A mother orca carries her dead newborn. Several species of whales show signs of mourning.
© Robin W. BairdA mother orca carries her dead newborn. Several species of whales show signs of mourning.
Smart and often sociable, whales forge tight bonds with one another. Now it's clear that those bonds can be stronger than death itself.

More than six species of the marine mammals have been seen clinging to the body of a dead compatriot, probably a podmate or relative, scientists say in a new study.

The most likely explanation for the animals' refusal to let go of the corpses: grief.


"They are mourning," says study co-author Melissa Reggente, a biologist at the University of Milano-Bicocca in Italy. "They are in pain and stressed. They know something is wrong."

Scientists have found a growing number of species, from giraffes to chimps, that behave as if stricken with grief. Elephants, for example, return again and again to the body of a dead companion.

Such findings add to the debate about whether animals feel emotion—and, if they do, how such emotions should influence human treatment of other creatures.

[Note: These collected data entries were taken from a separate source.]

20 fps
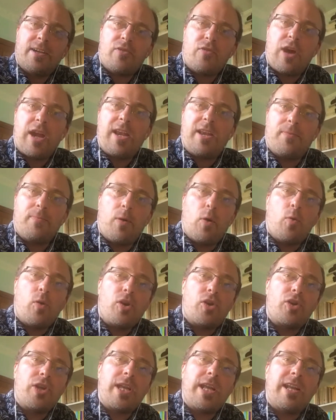write
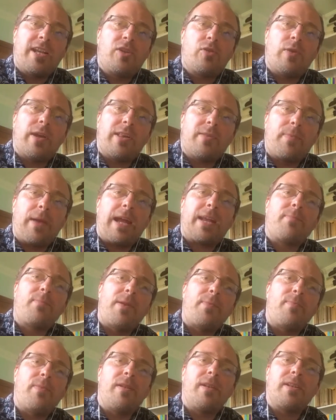poetry and to expect
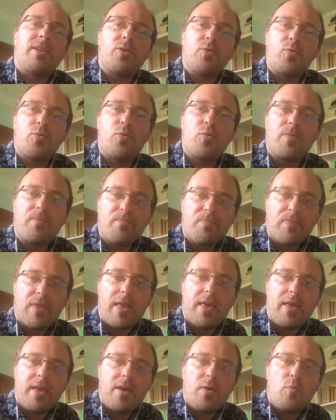people to
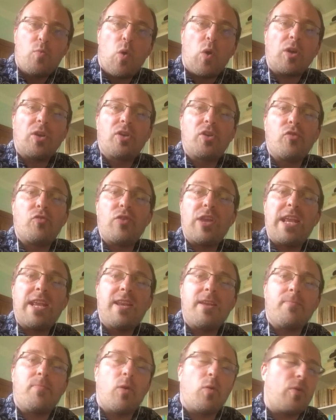want to
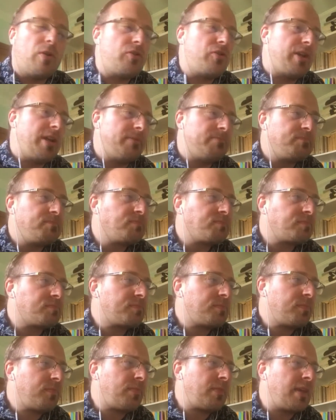read your poetry.
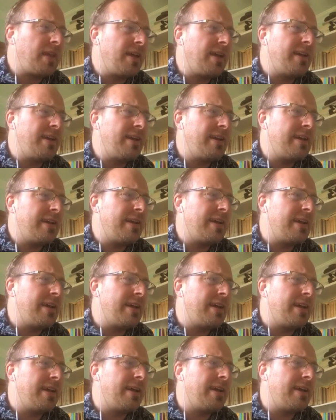And
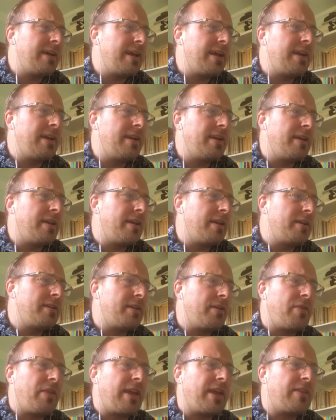
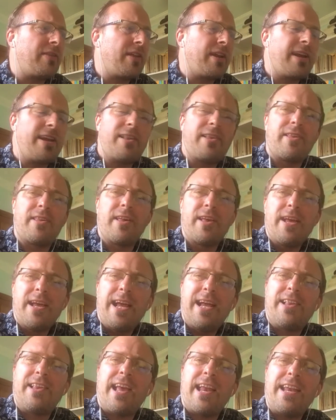to think that
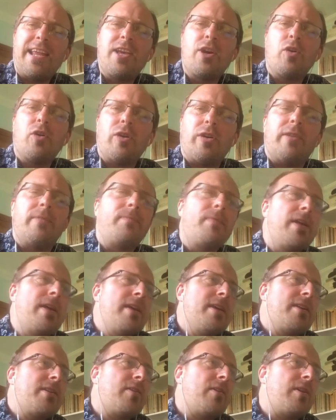it's any good.
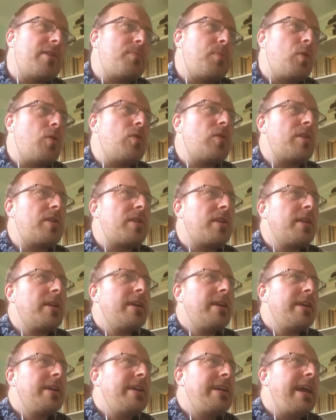So I suppose,
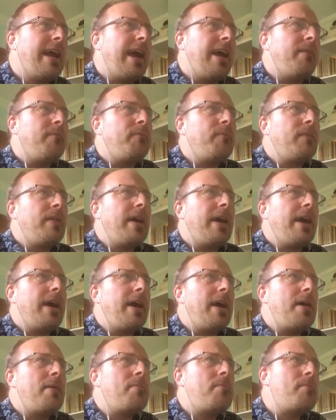yeah,
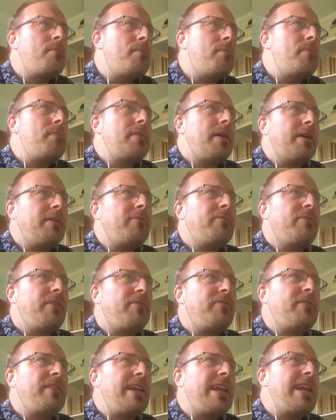at
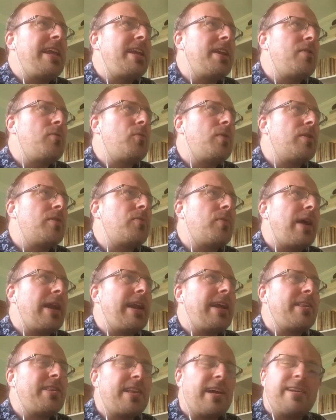15 was
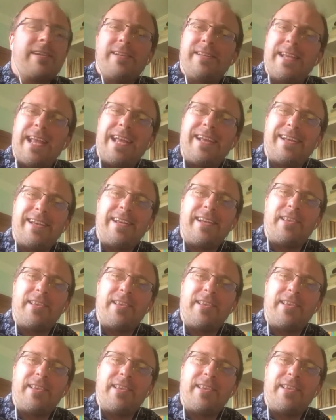when I started taking it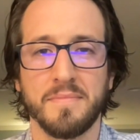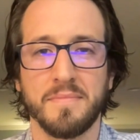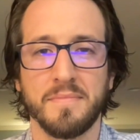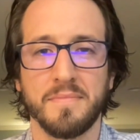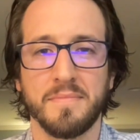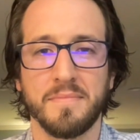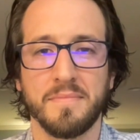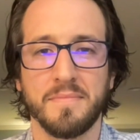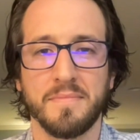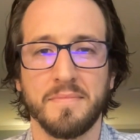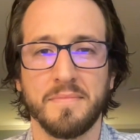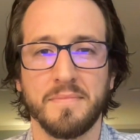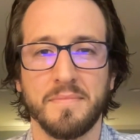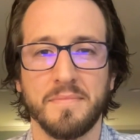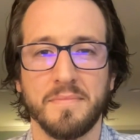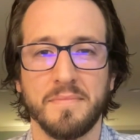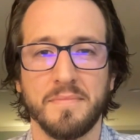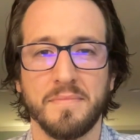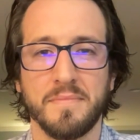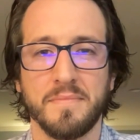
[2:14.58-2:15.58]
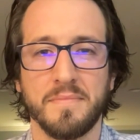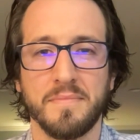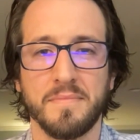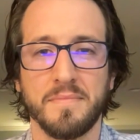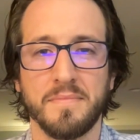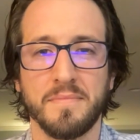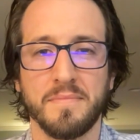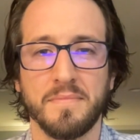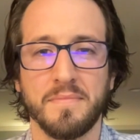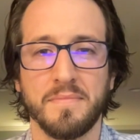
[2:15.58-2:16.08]

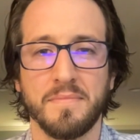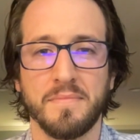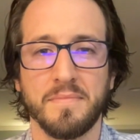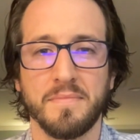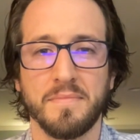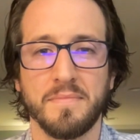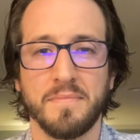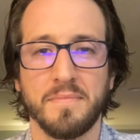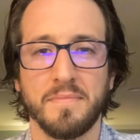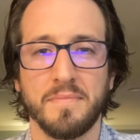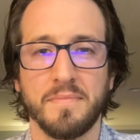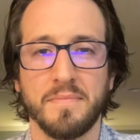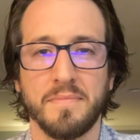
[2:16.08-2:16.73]
(silent)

Animal grief can be defined as emotional distress coupled with a disruption of usual behavior, according to Barbara King, emeritus professor of anthropology at William & Mary in Williamsburg, Virginia, and author of the book How Animals Grieve.

Keeping vigil

For the study, Reggente and colleagues gathered reports, mostly unpublished, of grieving behavior in seven whale species, from the huge sperm whale to the relatively petite spinner dolphin.

They found all seven species have been seen keeping company with their dead in oceans around the globe, according to the study, published recently in the Journal of Mammalogy.

"We found it is very common, and [there is] a worldwide distribution of this behavior," Reggente says.

Scientists on a boat in the Red Sea, for example, watched an Indo-Pacific bottlenose dolphin push the badly decayed corpse of a smaller dolphin through the water.

After the researchers lassoed the dead animal and began towing it to land to bury it, the adult swam with the body, occasionally touching it, until the water became treacherously shallow. Long after the carcass had been taken away, the adult remained just offshore.

It's not clear how the two dolphins were related, but chances are they were either mother and child or close kin, Reggente says.

Such behavior, after all, has an enormous cost: A whale keeping vigil over a dead companion is a whale that isn't eating or reinforcing its alliances with other whales.

Mourning loved ones

Occasionally scientists do have clues about the relationship between the mourner and the dead.

A female killer whale known as L72 was seen off San Juan Island, Washington, bearing a dead newborn in her mouth. L72 bore signs of having recently given birth, and the researchers who spotted her knew enough time had elapsed since her last calf that she was due to have another.

"She was trying to keep the [dead] calf up at the surface the entire time, balancing it on top of her head," says study co-author Robin Baird of Cascadia Research Collective in Olympia, Washington, who witnessed the mother's efforts.

A killer whale mother and her offspring may spend their whole lives together, he notes. When one dies, Baird believes, "the animals go through a period where they're experiencing the same kind of emotions you or I would when a loved one dies."

The study also found reports of whales holding dead calves in their mouths, pushing them through the water and touching them with their fins.

In one case, short-finned pilot whales in the North Atlantic Ocean made a protective circle around an adult and dead calf. In another case, a spinner dolphin in the Red Sea pushed a young animal's body toward a boat. When the vessel's occupants lifted the carcass on board, the entire group of dolphins nearby circled the boat and swam off.

"We cannot explain why they did this," Reggente says.

True grief

Anthropologist King agrees that such incidents show the whales are mourning.

"Sure, sometimes we may be seeing curiosity or exploration or nurturing behavior that just can't be 'turned off,'" she says via email.

But "it's undeniable that we can also read something of the animals' grief in the energy they expend to carry or otherwise keep dead infants afloat, to touch the body repeatedly, to swim in a social phalanx surrounding the primary affected individual."